*** Opening of Exercise input ***

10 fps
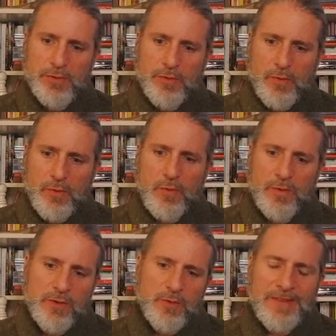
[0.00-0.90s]
or, or
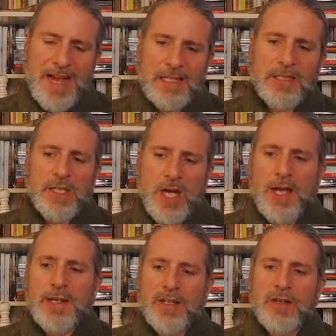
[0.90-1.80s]
the sort of island
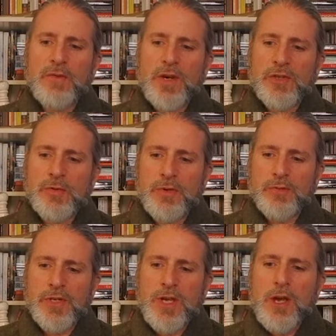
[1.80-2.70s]
continent of
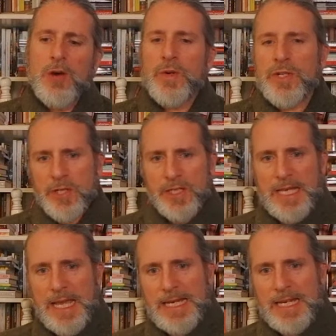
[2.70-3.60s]
Westeros, which is
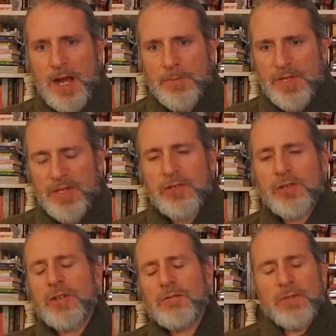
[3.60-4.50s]
set in
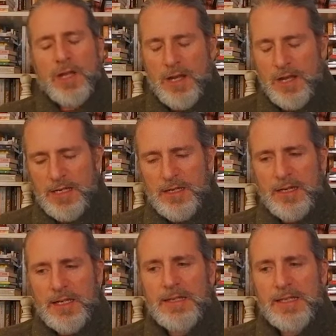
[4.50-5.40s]
opposition uh,
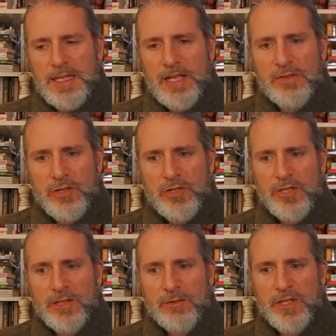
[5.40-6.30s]
in the television
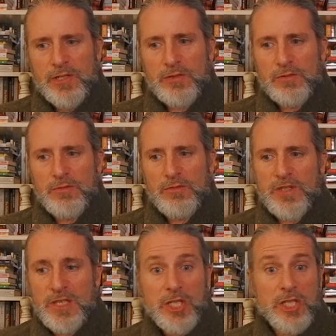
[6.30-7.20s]
series to,
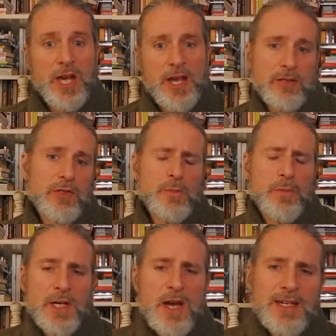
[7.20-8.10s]
to this giant
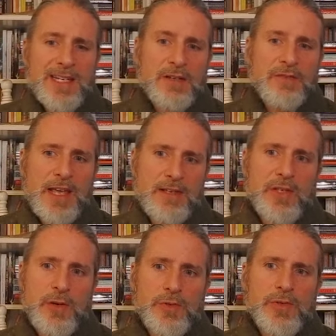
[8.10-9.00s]
supercontinent of
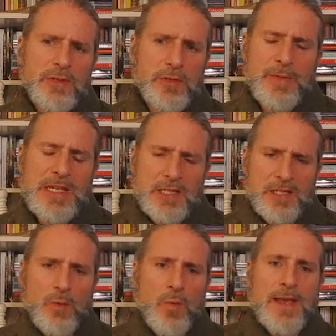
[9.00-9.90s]
Essos. So
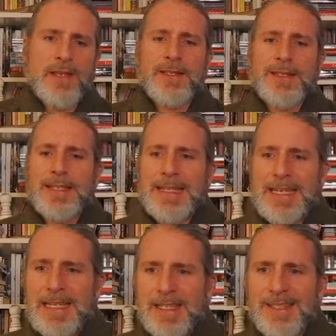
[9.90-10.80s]
basically, west and
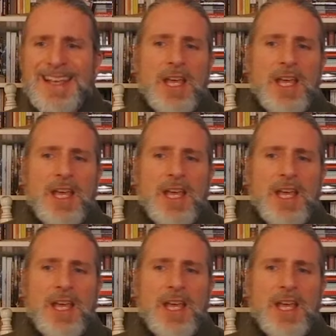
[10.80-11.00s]
east.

*** Close of Exercise input ***

When you reach a picture in the records above, pass over it and transcribe the rest exactly.

● **Reply to the task**
10 fps
[0.00-0.90s]
or, or
[0.90-1.80s]
the sort of island
[1.80-2.70s]
continent of
[2.70-3.60s]
Westeros, which is
[3.60-4.50s]
set in
[4.50-5.40s]
opposition uh,
[5.40-6.30s]
in the television
[6.30-7.20s]
series to,
[7.20-8.10s]
to this giant
[8.10-9.00s]
supercontinent of
[9.00-9.90s]
Essos. So
[9.90-10.80s]
basically, west and
[10.80-11.00s]
east.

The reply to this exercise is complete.